Kinoptim, or learning not to fall by playing

//Un consorcio europeo desarrolla un juego para fortalecer la musculatura y mejorar el equilibrio

Each year, some 37 million people worldwide receive medical attention for falls. But of those people about 400,000 actually die as a result of their fall, so that injuries sustained in falls constitute the second most common cause of accidental death after road accidents. It’s not only the deaths that make this serious: specialists have calculated that if we added together all the quality life years lost by people living with a physical disability which is the result of a fall, the figure would be a staggering 17 million years). For all these reasons, injuries from falls are a particularly serious problem at a global level.

The main risk groups are children and, especially, the elderly. As we get older our chances of experiencing a fall become greater and the problem is compounded by the increasing physical and cognitive decline that older people experience, and by the fact that the design of public and private spaces is often poorly suited to their needs. Neither do they have children’s ability to recover quickly from a fall. The WHO calculates that between 28% and 35% of people over the age of sixty-five fall at least once a year. For those over the age of seventy, that figure increases to 42%. And even though treatment has improved, we still need more effective fall prevention strategies. This is where the researchers working on the Kinoptim project have come up with an innovative formula: that playing can save you from falling.

Strength training through playing

Working with the elderly people and the carers who will be the end users, a consortium of academic institutions, businesses and health service providers has been developing a platform and service for preventive medicine for falls, called Kinoptim. This basically consists of a series of games and activities which can help older people strengthen their musculoskeletal system and maintain and improve their sense of balance. The virtual games use vision control, methods to sensitize users to different virtual environments and haptics (the technology which recreates our sense of touch). But the platform will also encourage users to take regular physical exercise in their daily lives and acquire a healthier lifestyle by adopting certain basic habits.

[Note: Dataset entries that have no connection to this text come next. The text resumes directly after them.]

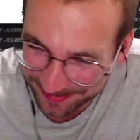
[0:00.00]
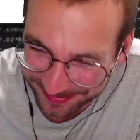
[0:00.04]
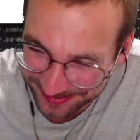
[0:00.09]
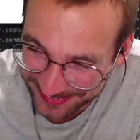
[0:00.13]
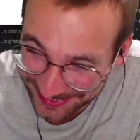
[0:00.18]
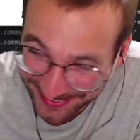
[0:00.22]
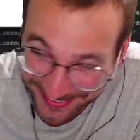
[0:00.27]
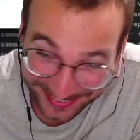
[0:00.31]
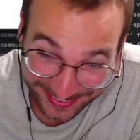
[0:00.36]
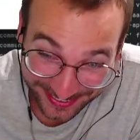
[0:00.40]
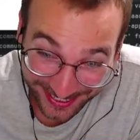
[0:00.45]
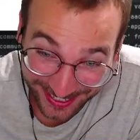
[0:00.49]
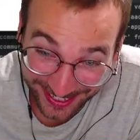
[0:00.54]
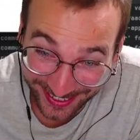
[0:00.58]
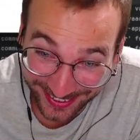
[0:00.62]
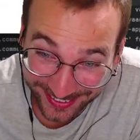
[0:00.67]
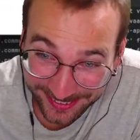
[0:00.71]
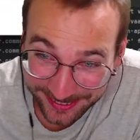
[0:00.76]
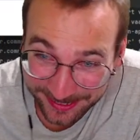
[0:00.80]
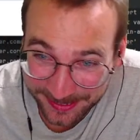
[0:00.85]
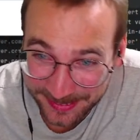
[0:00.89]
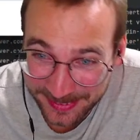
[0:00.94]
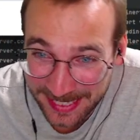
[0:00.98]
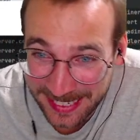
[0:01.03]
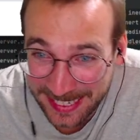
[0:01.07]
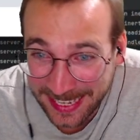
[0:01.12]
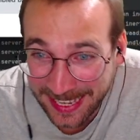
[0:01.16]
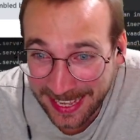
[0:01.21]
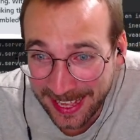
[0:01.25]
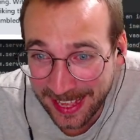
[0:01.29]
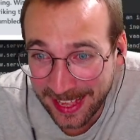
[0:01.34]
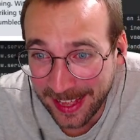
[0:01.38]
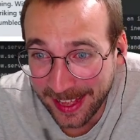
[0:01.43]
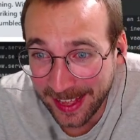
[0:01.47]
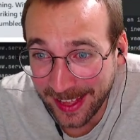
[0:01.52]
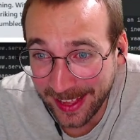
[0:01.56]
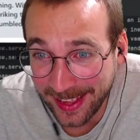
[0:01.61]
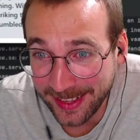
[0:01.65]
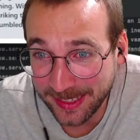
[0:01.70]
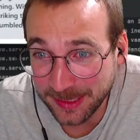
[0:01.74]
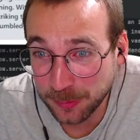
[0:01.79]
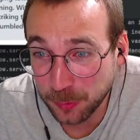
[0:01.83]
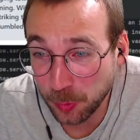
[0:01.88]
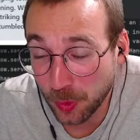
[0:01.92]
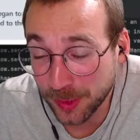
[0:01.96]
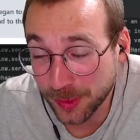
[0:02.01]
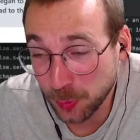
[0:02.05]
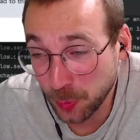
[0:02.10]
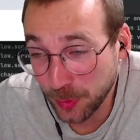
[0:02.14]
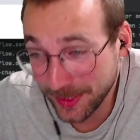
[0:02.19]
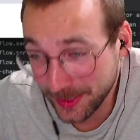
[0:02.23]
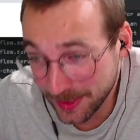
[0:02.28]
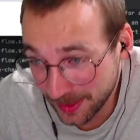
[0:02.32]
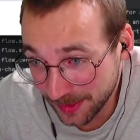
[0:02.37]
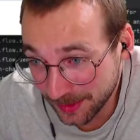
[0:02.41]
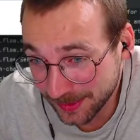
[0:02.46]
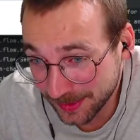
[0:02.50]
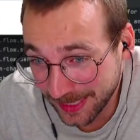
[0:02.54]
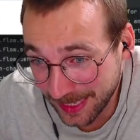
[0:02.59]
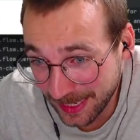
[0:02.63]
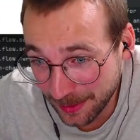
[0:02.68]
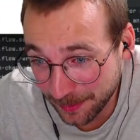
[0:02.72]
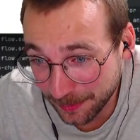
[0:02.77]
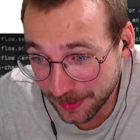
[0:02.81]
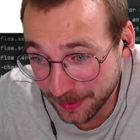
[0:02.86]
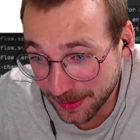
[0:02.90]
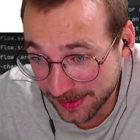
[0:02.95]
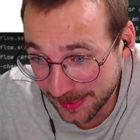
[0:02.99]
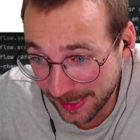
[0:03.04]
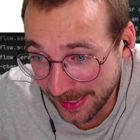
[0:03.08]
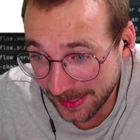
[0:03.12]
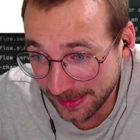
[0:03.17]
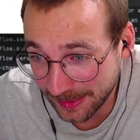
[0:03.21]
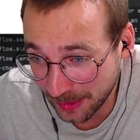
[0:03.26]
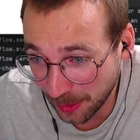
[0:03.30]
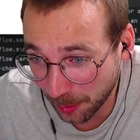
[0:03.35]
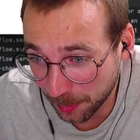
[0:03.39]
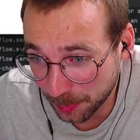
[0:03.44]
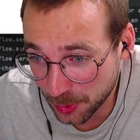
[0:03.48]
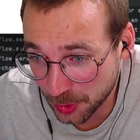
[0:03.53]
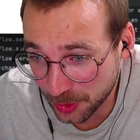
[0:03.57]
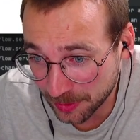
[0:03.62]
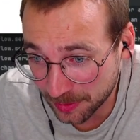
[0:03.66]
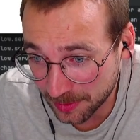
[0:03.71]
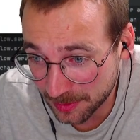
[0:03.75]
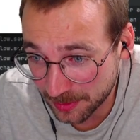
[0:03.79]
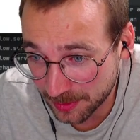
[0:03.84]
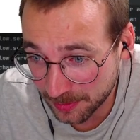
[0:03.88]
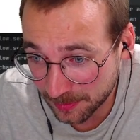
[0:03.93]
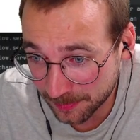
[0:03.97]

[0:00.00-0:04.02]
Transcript: Yeah. And what we don't have is any options.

Kinoptim will help identify shortcomings in elderly people’s mobility

Kinoptim’s particular design will also help identify shortcomings in elderly people’s mobility, establishing specific physical exercises to help them recover from a fall and prevent further accidents. Users can personalize their training programme and tailor these activities to their level of physical ability. Carers and medical personnel can oversee the whole process while the users do the activities in their own home. The project is being run by public and private sector organizations in three different countries. At the University of Barcelona, the project is being organized by the Department of Electronics of the Faculty of Physics. New ITs have played a particularly important role in its design and development, which has involved researchers and engineers in electronics, telecommunications, control systems, biomechanics, informatics and graphics.